Lichen velatus (Turner) Sm. & Sowerby. Engl. Bot. 29: tab. 2062. 1809. Variolaria velata (Turner) Ach. Lich. univ.: 696. 1810. Pertusaria velata (Turner) Nyl. Lich. Scand. (Uppsala): 179. 1861.

Pertusaria conglobata (Ach.) Th.Fr. Lichenogr. Scand. 1: 321. 1871. Variolaria conglobata Ach. Syn. Lich.: 132. 1814.

Pertusaria haematommoides Zahlbr., Feddes Rep. 33: 50. 1933. Type. Taiwan, Rengechi, Asahina 263 (W – holotype!).

Pertusaria obvelata Nyl. Bih. K. svenska Vetensk. Akad.

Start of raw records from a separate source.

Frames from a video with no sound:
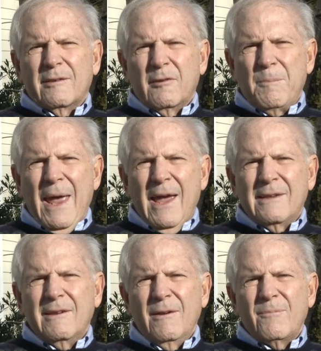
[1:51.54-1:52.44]

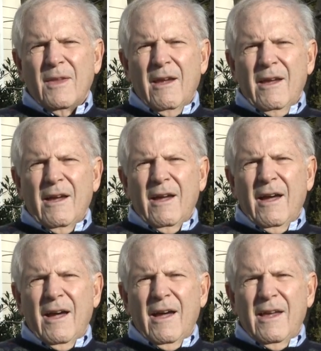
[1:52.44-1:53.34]
expand
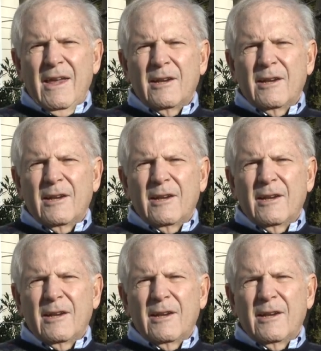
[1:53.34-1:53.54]
uh,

Handl. 3: 1–156. 1888.

Key to the species of Varicellaria
1a Ascospores 2-celled, thallus esorediate or rarely sorediate, containing lecanoric acid, growing on soil, detritus or mosses in arctic-alpine habitats of the northern Hemisphere Varicellaria rhodocarpa
1b Ascospores 1-celled, thallus esorediate or sorediate, chemistry and habitat various 2
2a Thallus esorediate 3
2b Thallus sorediate 6
3a Thallus thin, coarsely wrinkled to rimose-cracked, containing lecanoric acid, ± lichexanthone, and ± variolaric acid 4
3b Thallus thick, bullate, apothecia rare or unknown, when present 1-1.5 mm in diam., lacking lichexanthones, Neotropical or restricted to eastern Europe 5
4a Asci 1-spored, cosmopolitan Varicellaria velata
4b Asci 2-spored, so far only known from Philippines and Papua New Guinea Varicellaria philippina
5a Growing on siliceous rocks, known only from the Balkan region of Europe Varicellaria kasandjeffii
5b Growing on soil, detritus or mosses, known from high altitudes in Central America Varicellaria culbersonii
6a Thallus containing lecanoric acid, on bark, rarely on rocks Varicellaria hemisphaerica
6b Thallus containing lecanoric acid and variolaric acid, on rocks, rarely on bark Varicellaria lactea

We thank Armin Mangold (Berlin) and Todd Widhelm (Omaha) for collecting material used in this study, and Miklós Bálint (Frankfurt) for assisting with running phylogenetic analyses on the “FUCHS” computing cluster of the Center for Scientific Computing, Frankfurt am Main. Matthias Schultz (Hamburg), Seppo Huhtinen (Turku), and Anton Igersheim (Vienna) kindly sent type material on loan, and Klaus Kalb (Neumarkt) provided literature. This study was funded by ‘LOEWE, Landes-Offensive zur Entwicklung Wissenschaftlich-ökonomischer Exzellenz’ of Hesse’s Ministry of Higher Education, Research, and the Arts. A.S-D. was supported by a stipend from Deutsche Bundesstiftung Umwelt (DBU).